### Instructions to follow
When you copy the data, keep every word exactly as it is and leave the pictures out.

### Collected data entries
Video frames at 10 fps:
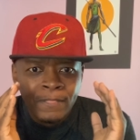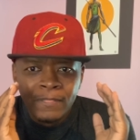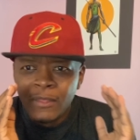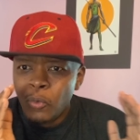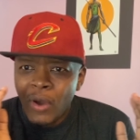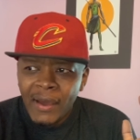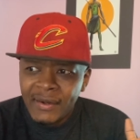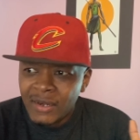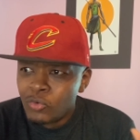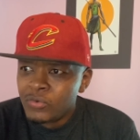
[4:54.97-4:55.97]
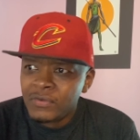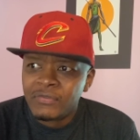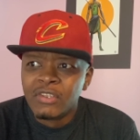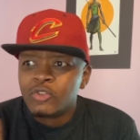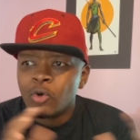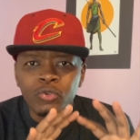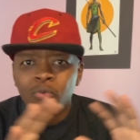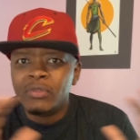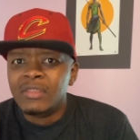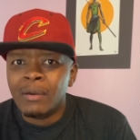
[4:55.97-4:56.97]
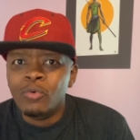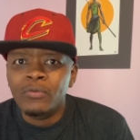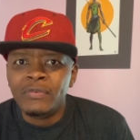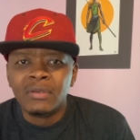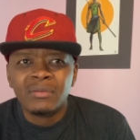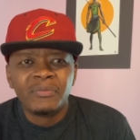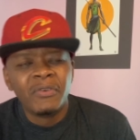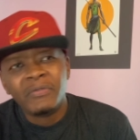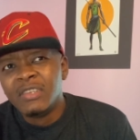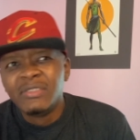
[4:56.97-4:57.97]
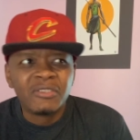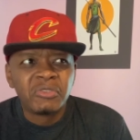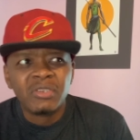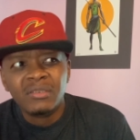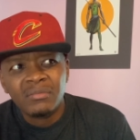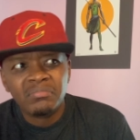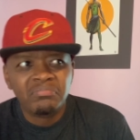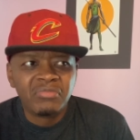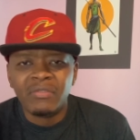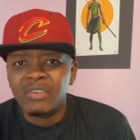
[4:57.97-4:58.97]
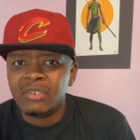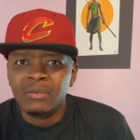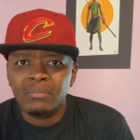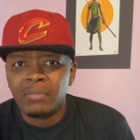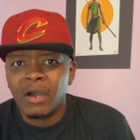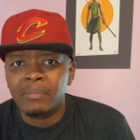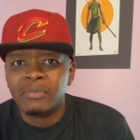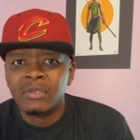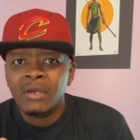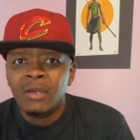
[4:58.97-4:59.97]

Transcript: there were around 15 songs within the movie 15, 16, 17, perhaps.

### Solution below
Video frames at 10 fps:
[4:54.97-4:55.97]
[4:55.97-4:56.97]
[4:56.97-4:57.97]
[4:57.97-4:58.97]
[4:58.97-4:59.97]

Transcript: there were around 15 songs within the movie 15, 16, 17, perhaps.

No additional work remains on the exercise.